Commercial truck drivers and school bus operators currently adhere to a slower speed on most California roadways but at least one state lawmaker wants that to change.
A newly introduced Assembly bill would eliminate the speed differential for vehicles like commercial trucks, school buses, and vehicles carrying explosives.
The bill is sponsored by Assemblyman Jim Frazier (D- East Contra Costa County).
The change is considered by some truck drivers, who stopped in San Luis Obispo Tuesday, to be a potential safety risk.
Randy Creek, a trucker based in Fresno, said the change could impact his paycheck.
"People who are getting paid by the load and stuff, that might benefit them," Creek said. "But as far as I go, I get paid hourly, so it's not really benefiting me."
Creek, who is subject to a 55 mph speed limit, said the change would save him about 60 minutes.
Other truckers, like one man unloading sodas at Embassy Suites, said he already sees many truck drivers speeding and doesn't think the increased speed limit would be safe.
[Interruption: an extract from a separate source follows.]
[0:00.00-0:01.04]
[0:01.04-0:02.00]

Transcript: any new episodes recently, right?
When the topic of speed governors came up at a Senate hearing earlier this month, Truck Safety Coalition President Dawn King told the Senate Transportation and Safety Subcommittee that slower speed is not really a problem for truckers.
"I don't think the differential is that big an issue," King said. "There's no freeway where everyone is going 65 mph or everyone is going 70 mph. most of us are driving 80 mph and many trucks are speeding to 65 mph."
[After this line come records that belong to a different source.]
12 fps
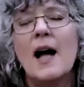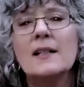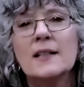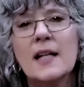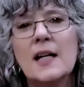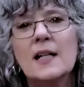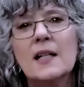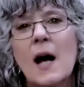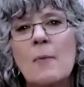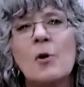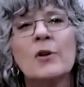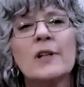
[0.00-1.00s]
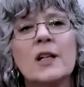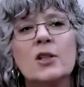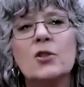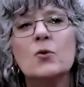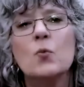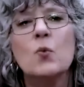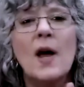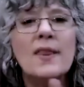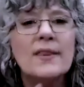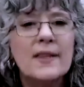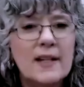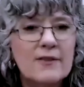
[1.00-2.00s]
Eileen, I'm only going to do
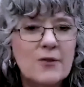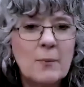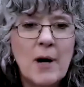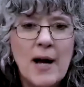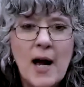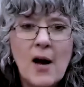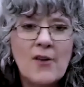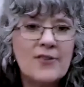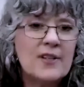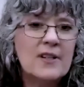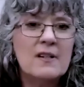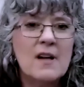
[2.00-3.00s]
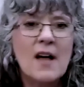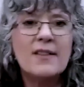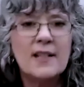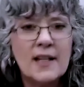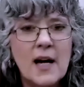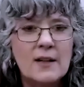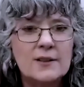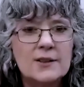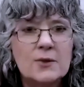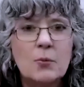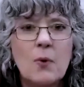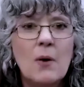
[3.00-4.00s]
one thing for my health and nothing
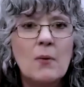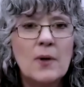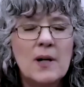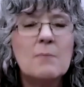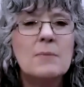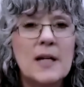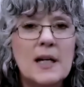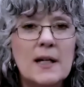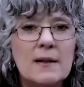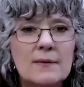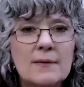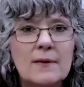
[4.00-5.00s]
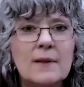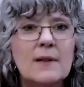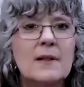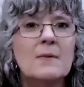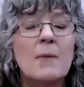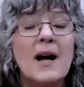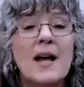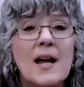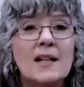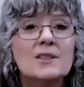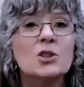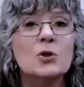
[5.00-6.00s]
else, what would it be? My
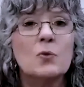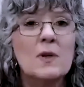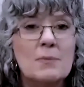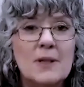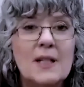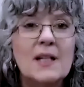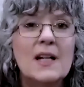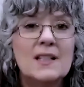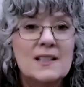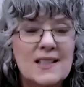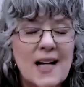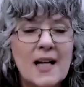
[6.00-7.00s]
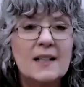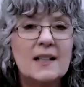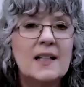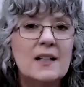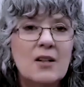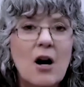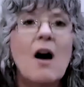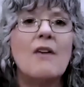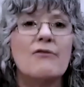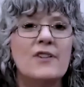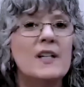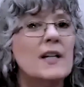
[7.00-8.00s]
answer would be a daily
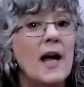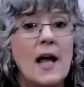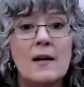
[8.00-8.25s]
coffeeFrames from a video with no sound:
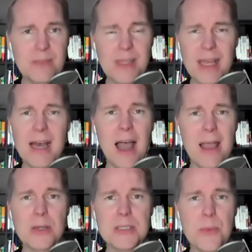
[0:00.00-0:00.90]
I
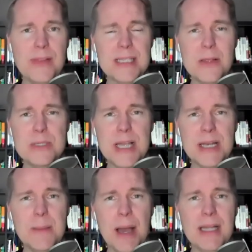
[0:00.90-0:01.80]
also read this other
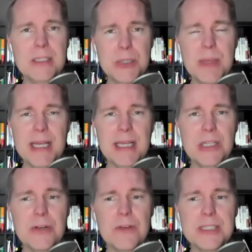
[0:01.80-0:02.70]
study by Dominican
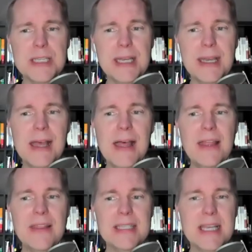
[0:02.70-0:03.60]
University
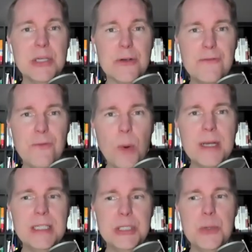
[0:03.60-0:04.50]
that said you're
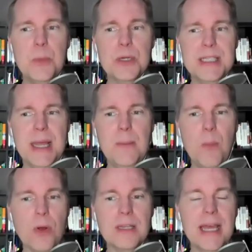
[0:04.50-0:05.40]
42%
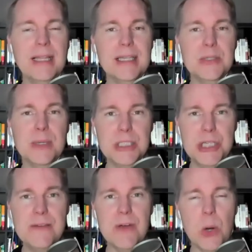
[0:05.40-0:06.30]
more likely to
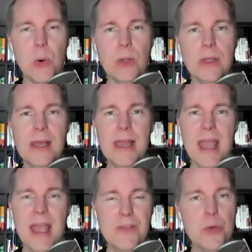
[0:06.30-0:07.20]
achieve a goal
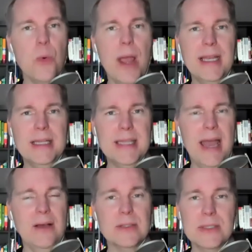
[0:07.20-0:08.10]
if you write it
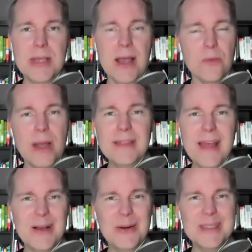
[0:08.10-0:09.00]
down. So yeah, write
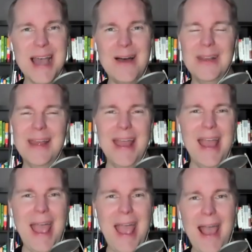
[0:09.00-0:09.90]
that goal down,
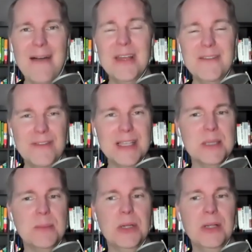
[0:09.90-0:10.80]
have it
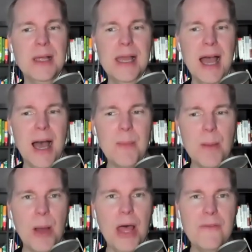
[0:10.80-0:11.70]
visible.
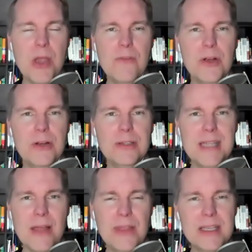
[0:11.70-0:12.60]
Marmel, have you ever done this?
But the Owner Operator Independent Drivers Association, Inc., a multi-national group that represents trucker rights, disagreed, saying truck drivers are often forced to speed up for safety reasons because of reckless, distracted drivers on the road with them.
Opponents argue higher speeds come with increased safety risks and fuel use. Supporters say the change saves valuable man hours.
The bill could be introduced to committee by later this month.